Make boring technology choices!

In the last few years, there’s been a deluge of new technologies that have appeared as possible choices for CTOs and Engineers. There’s a trendy new technology in every category from NoSQL, new programming paradigms, container/infrastructure orchestration systems like Kubernetes. Drummed up by big companies’ blog posts, they promise to make things faster, cheaper, and more reliable. Making the right, or at least “not the wrong,” technological choices is critical as it will impact team velocity, your software reliability, but also your ability to attract the best talent.

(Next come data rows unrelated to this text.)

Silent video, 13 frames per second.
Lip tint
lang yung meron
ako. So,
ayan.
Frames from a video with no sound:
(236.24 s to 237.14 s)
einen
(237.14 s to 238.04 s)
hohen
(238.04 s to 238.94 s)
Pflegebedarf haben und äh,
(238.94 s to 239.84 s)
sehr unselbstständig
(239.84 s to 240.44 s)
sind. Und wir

Great tools and technologies have a way to disappear and can handle pretty much anything you want to throw at it. On the contrary, bad tools require you to pay close attention to it. They become a limiting factor in your technical designs. A typical example of this difference is the choice of databases between PostgreSQL and MongoDB. Regardless of what use-case fits your application better, the administration of these databases is entirely different:

The story of a failed project

In one of my first jobs (late 2000s), I was hired to work on a promising new version of the platform that the company had been relying on for more than ten years. It was a successful company by a lot of metrics, but it was relying on some arguably shoddy infrastructure and antiquated technological choices.

To their credit, the leadership team decided to invest in a lot of new technologies for the new project. They committed a large team to that project: more than 50 engineers were brought on board. They picked some of the most exciting technologies at the time, such as Single Page App (SPA with Knockout.js), a new promising database (MongoDB), a brand new Continuous Integration and Deployment pipeline.

Initially, the project started well: the code was committed and deployed quickly. Unlike SQL with its schemas, the document DB store would not complain about changing data being inserted and would not require painful migrations. Unfortunately, the reliability of these tools was significantly overestimated, and they turned out to fail relatively often. Even worse, chained together, the failure rates (already relatively high) of each of these technologies were multiplicative… For example, MongoDB was the first technology to show signs of failing for some complex queries. A layer of code that I pushed fixed the issue on MongoDB, but following my changes, the Continuous Integration and Deployment pipeline would then took hours to run the suite of tests per commit, leading to a backed-up release process. From there, problems of evolving the data models and the frontend only got worse, and the pace of release came to a crawl… Eventually, consultants from multiple companies were called in to “fix the problem”, but… they were just adding their own layer of complex solutions that ended up with even more issues. The project was killed, and the teams returned to the old codebase…

So, what happened exactly? Is there something to learn from that failed project?

Making boring technical choices

Whenever friends or people I mentor come to me asking about technology choices, I recommend them to go with whatever is considered “boring.” I need to take a moment to distinguish boring from: not scalable, not efficient, not interesting, etc.

Good “boring technologies” share a few common traits:

The aerospace industry has known for decades that when building planes, making the deliberate choice of using tried and tested technologies. For example, the Curiosity Rover was launched with “outdated” camera sensors at the time, in order to be able to establish their reliability within the system. It’s not a flaw; it’s a design choice. Your startup may not be building a plane or a rover, but you want to consider your work as a reliable platform for future innovations and make choices that will be reliable if you succeed and complexity grows.

Where to use non-boring technologies?

It’s difficult to resist the urge to go with the newest technologies. Not only are they inherently exciting, but there is this fact that non-boring technologies will help attract the best talent. Even Paul Graham, in one of his old essays talks about it. Having worked at big companies showcasing how they use this or that new language or framework, I can tell you that from the inside, things are not as rosy as they claim. They often have multiple teams and dozens of SWEs, Site Reliability Engineers actively maintaining the deployment of these technologies. This is something that, as a startup, you can’t afford to do. Even if you could, these resources are likely better to be spent elsewhere.

I think there’s still room for experimentation and taking a calculated risk. Not every choice of technology needs to be “boring”. If you want to be daring, I recommend using a simple principle: the less critical a system is, the more you can afford to take a risk on the choice of technology. For example, a database is an absolutely critical piece of your infrastructure. Any incident with data loss or security could be a startup-ending event. You should definitely go with “boring technology.” On the other hand, for the choice of your frontend JavaScript framework, which is subject to constant changes anyway, you can be more adventurous and choose one of the most recent technology. The ROI could be positive in the end.

Startups are risky: they fail for multiple reasons: lack of funding, poor traction, bad hires, poor product-market fit, the list goes on forever… Each department’s role is to limit the risk of them becoming a danger to the business: the chain is as strong as its weakest link. When it comes down to choosing technologies, don’t underestimate the lasting impact of your decision and go with the safe, reliable, and maybe a bit boring choice that will be a stable foundation for your startup to thrive.